YOUR ASSIGNMENT —
For the entries that follow, set down each one exactly and drop any pictures.
**********
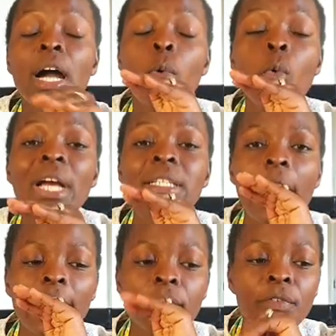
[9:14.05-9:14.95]
what
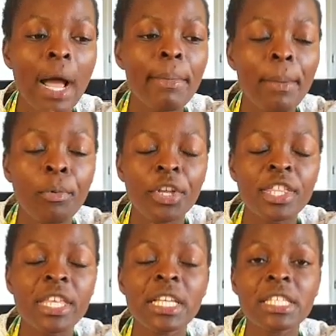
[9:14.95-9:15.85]
I've come up
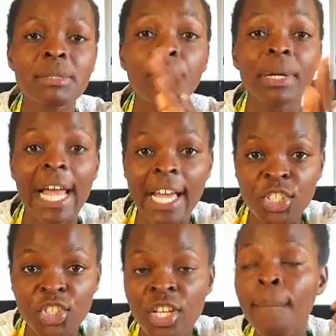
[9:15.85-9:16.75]
with is
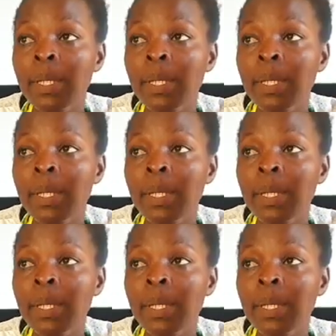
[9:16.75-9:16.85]
brunch.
**********
FINISHED TASK —
[9:14.05-9:14.95]
what
[9:14.95-9:15.85]
I've come up
[9:15.85-9:16.75]
with is
[9:16.75-9:16.85]
brunch.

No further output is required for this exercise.